[PATCH 2/2] implement flush_work()

From: Oleg Nesterov
Date: Fri Dec 29 2006 - 12:18:29 EST


Andrew Morton wrote:
>
> A basic problem with flush_scheduled_work() is that it blocks behind _all_
> presently-queued works, rather than just the work whcih the caller wants to
> flush. If the caller holds some lock, and if one of the queued work happens
> to want that lock as well then accidental deadlocks can occur.
>
> One example of this is the phy layer: it wants to flush work while holding
> rtnl_lock(). But if a linkwatch event happens to be queued, the phy code will
> deadlock because the linkwatch callback function takes rtnl_lock.
>
> So we implement a new function which will flush a *single* work - just the one
> which the caller wants to free up. Thus we avoid the accidental deadlocks
> which can arise from unrelated subsystems' callbacks taking shared locks.

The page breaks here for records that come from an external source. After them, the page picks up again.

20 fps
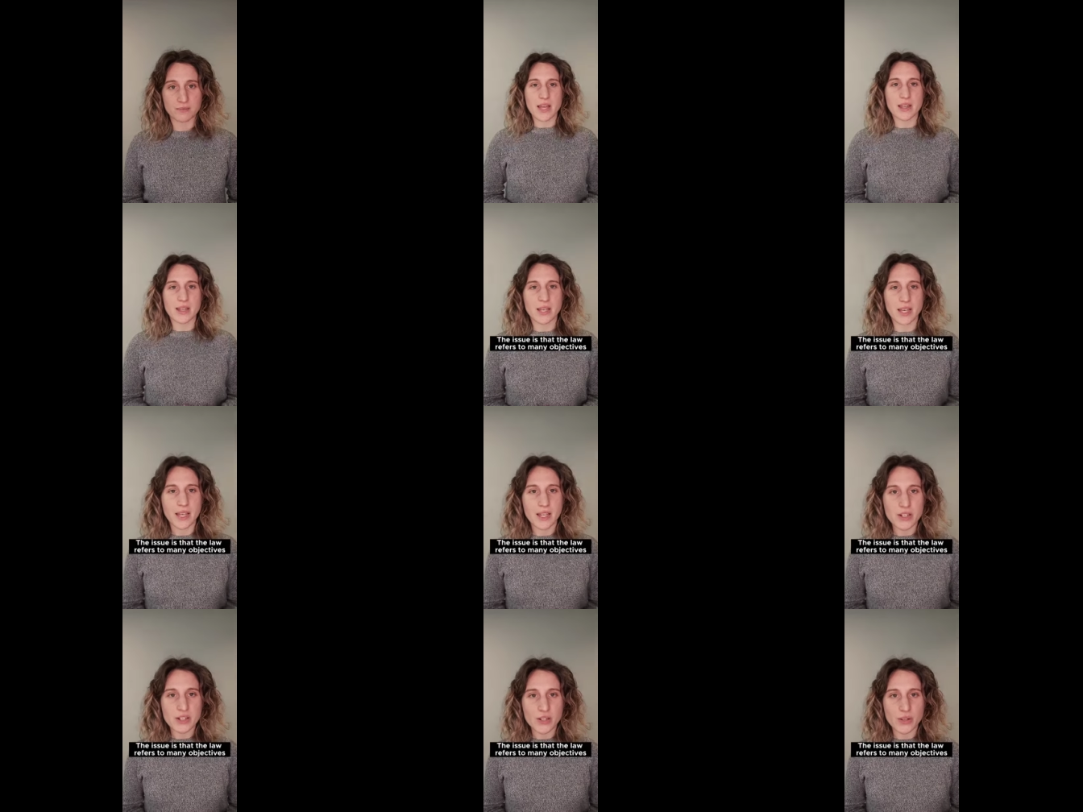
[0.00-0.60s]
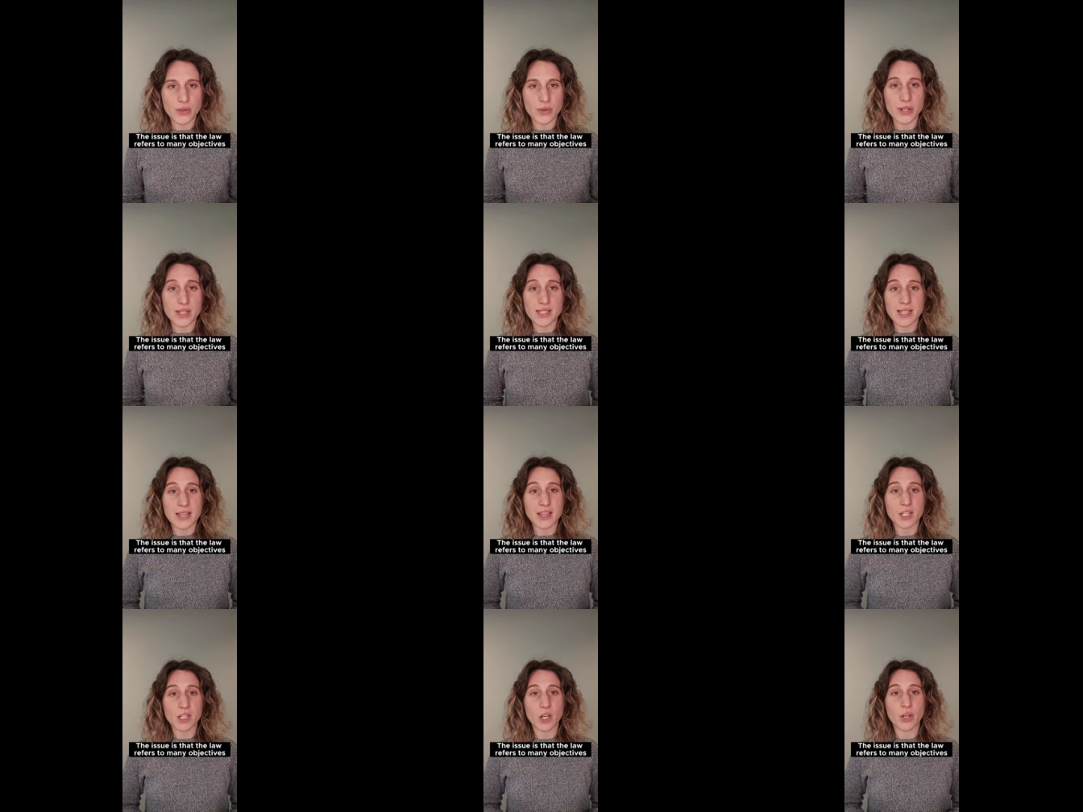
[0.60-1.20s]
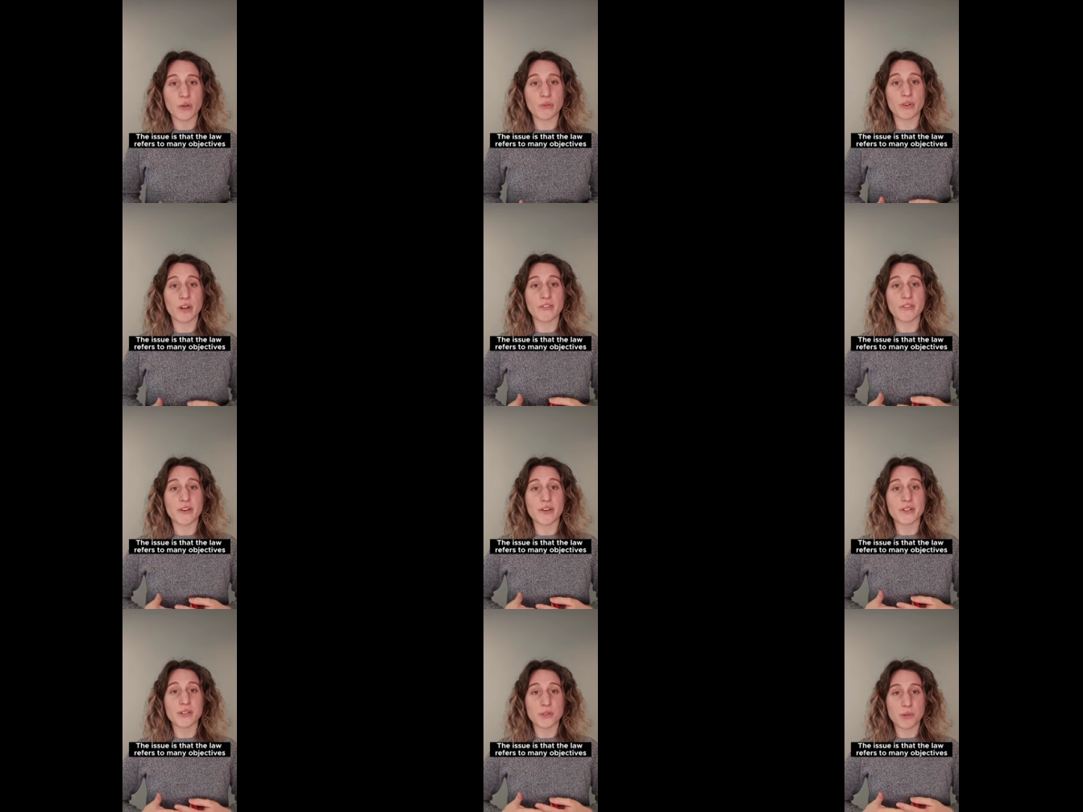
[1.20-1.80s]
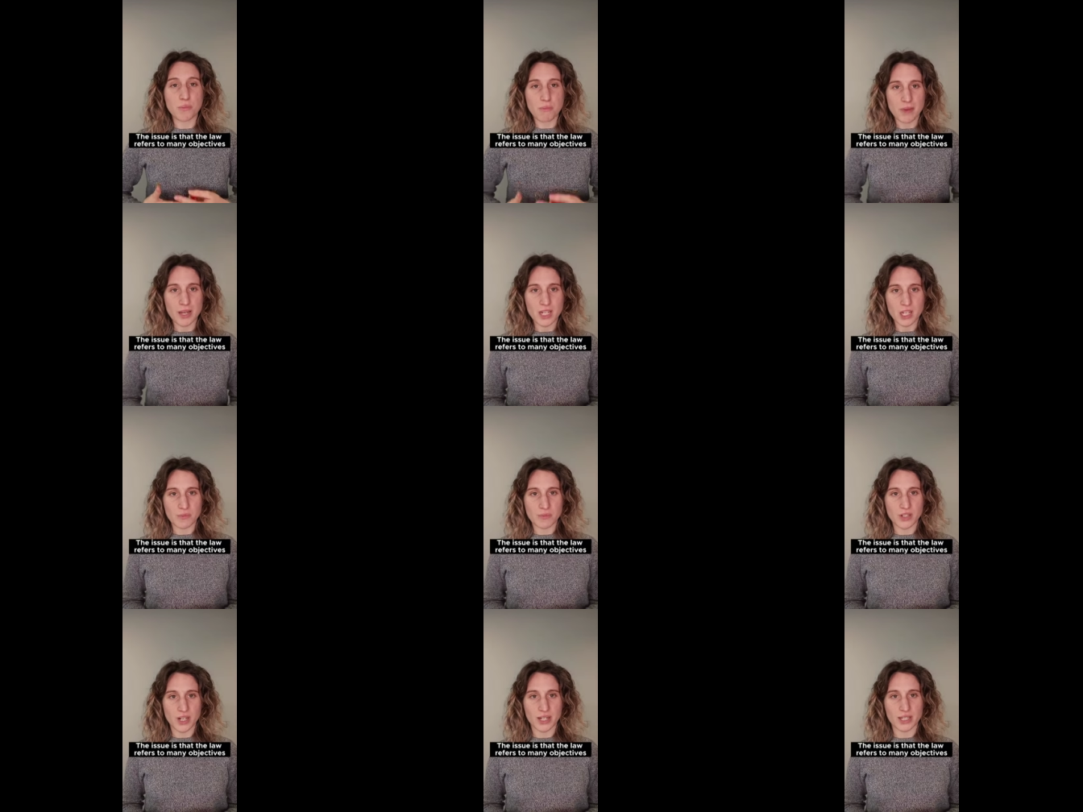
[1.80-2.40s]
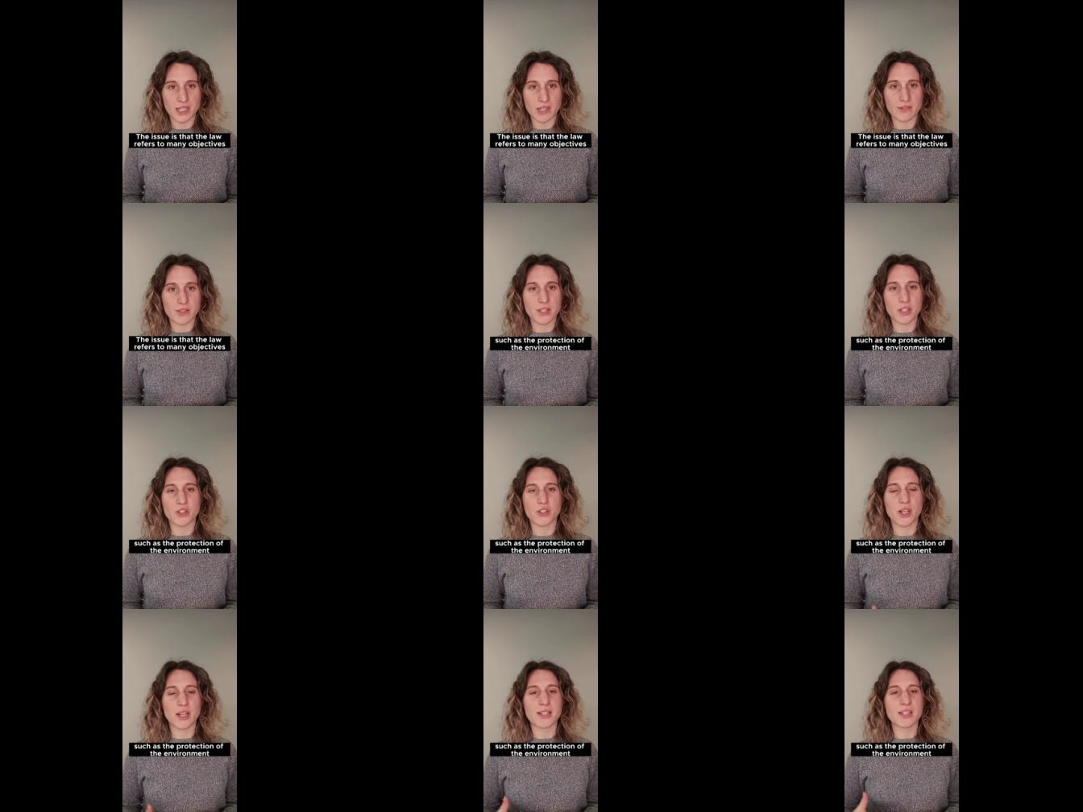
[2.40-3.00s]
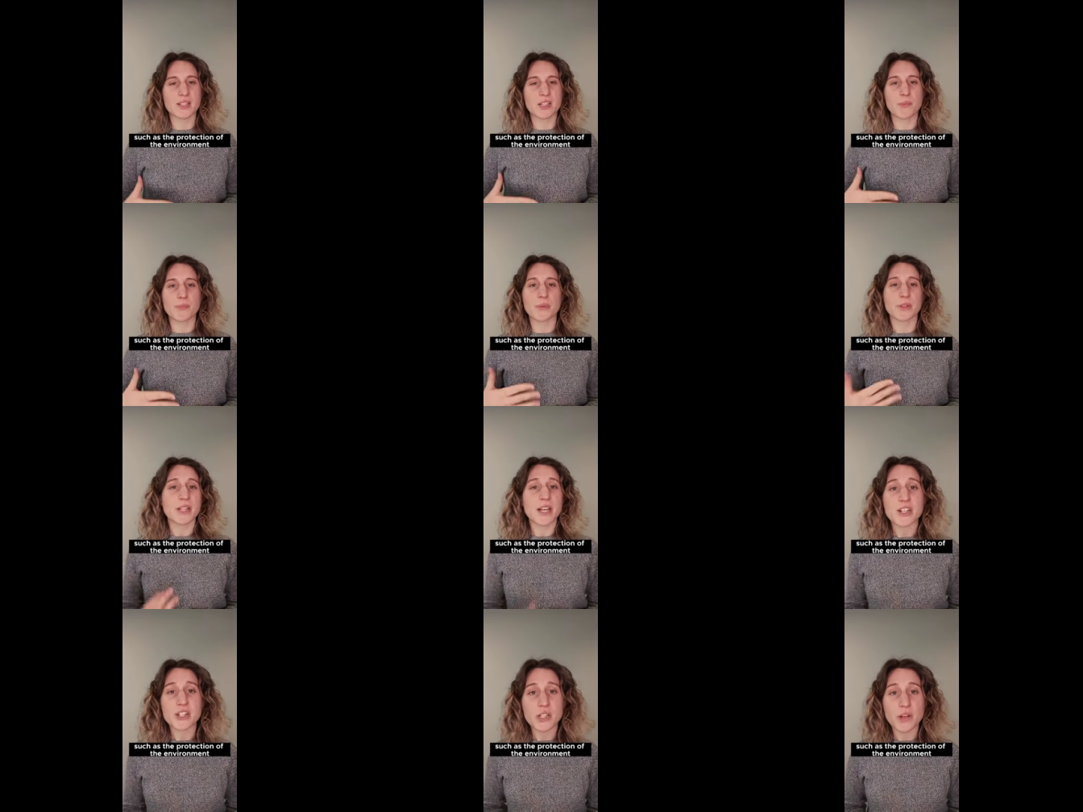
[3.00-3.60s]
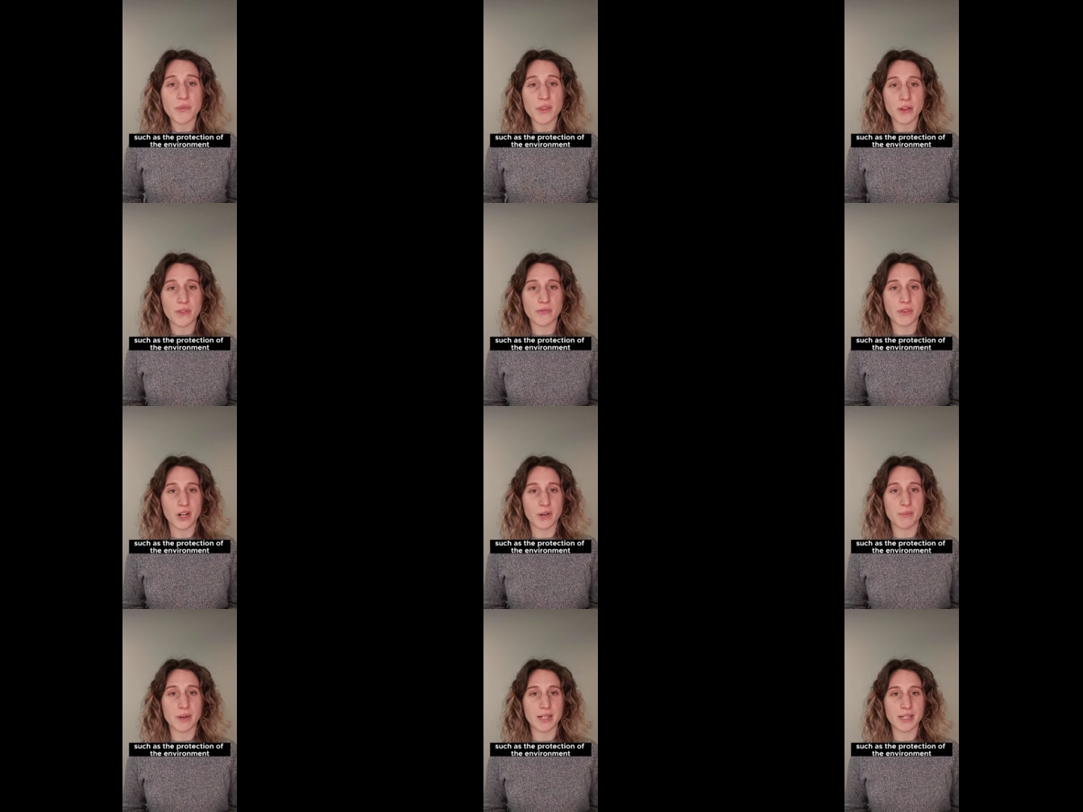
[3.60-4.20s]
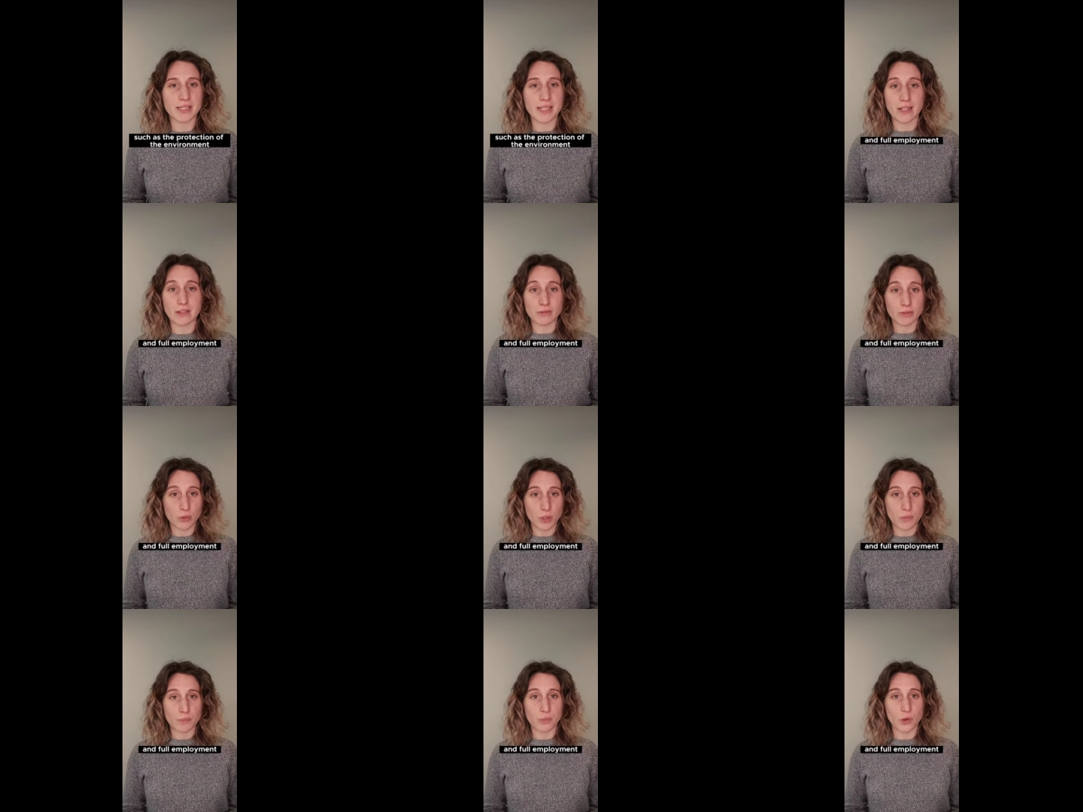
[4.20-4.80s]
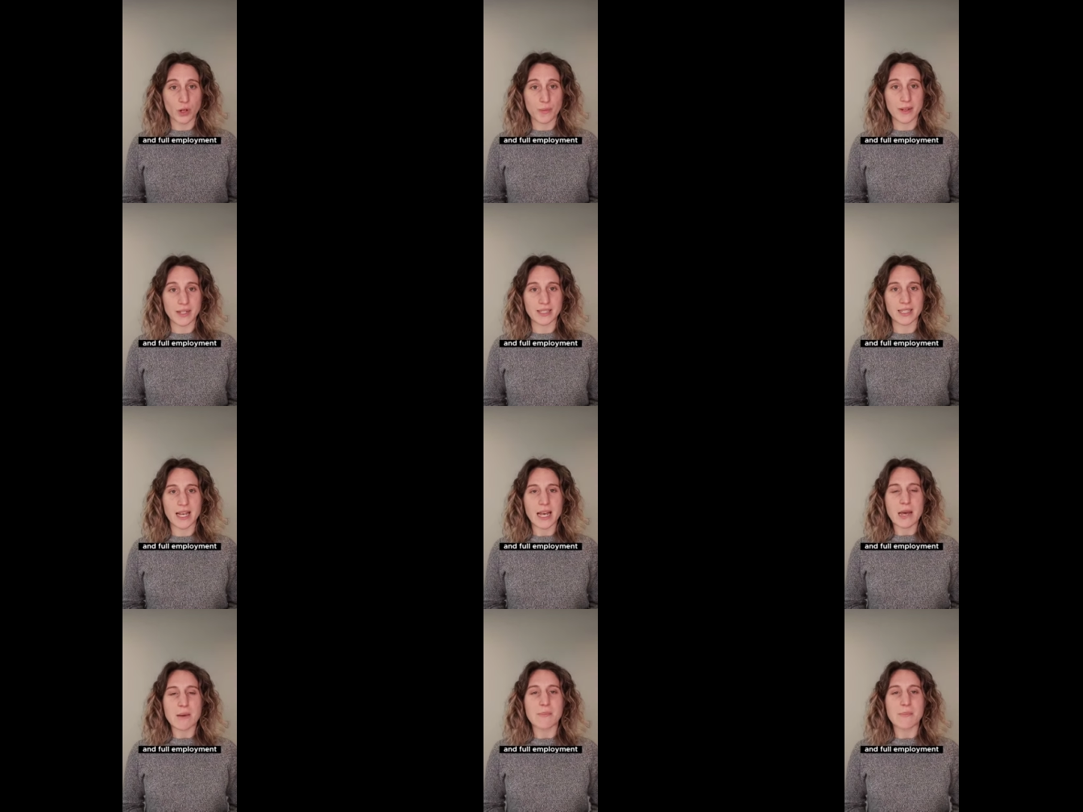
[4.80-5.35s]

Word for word: The issue is that the law refers to many objectives, such as the protection of the environment and full employment,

flush_work() non-blockingly dequeues the work_struct which we want to kill,
then it waits for its handler to complete on all CPUs.

Add ->current_work to the "struct cpu_workqueue_struct", it points to
currently running "struct work_struct". When flush_work(work) detects
->current_work == work, it inserts a barrier at the _head_ of ->worklist
(and thus right _after_ that work) and waits for completition. This means
that the next work fired on that CPU will be this barrier, or another
barrier queued by concurrent flush_work(), so the caller of flush_work()
will be woken before any "regular" work has a chance to run.

When wait_on_work() unlocks workqueue_mutex (or whatever we choose to protect
against CPU hotplug), CPU may go away. But in that case take_over_work() will
move a barrier we queued to another CPU, it will be fired sometime, and
wait_on_work() will be woken.

Actually, we are doing cleanup_workqueue_thread()->kthread_stop() before
take_over_work(), so cwq->thread should complete its ->worklist (and thus
the barrier), because currently we don't check kthread_should_stop() in
run_workqueue(). But even if we did, everything should be ok.

Signed-off-by: Oleg Nesterov <oleg@xxxxxxxxxx>

include/linux/workqueue.h | 3 +
kernel/workqueue.c | 89 ++++++++++++++++++++++++++++++++++++++++++++--
2 files changed, 88 insertions(+), 4 deletions(-)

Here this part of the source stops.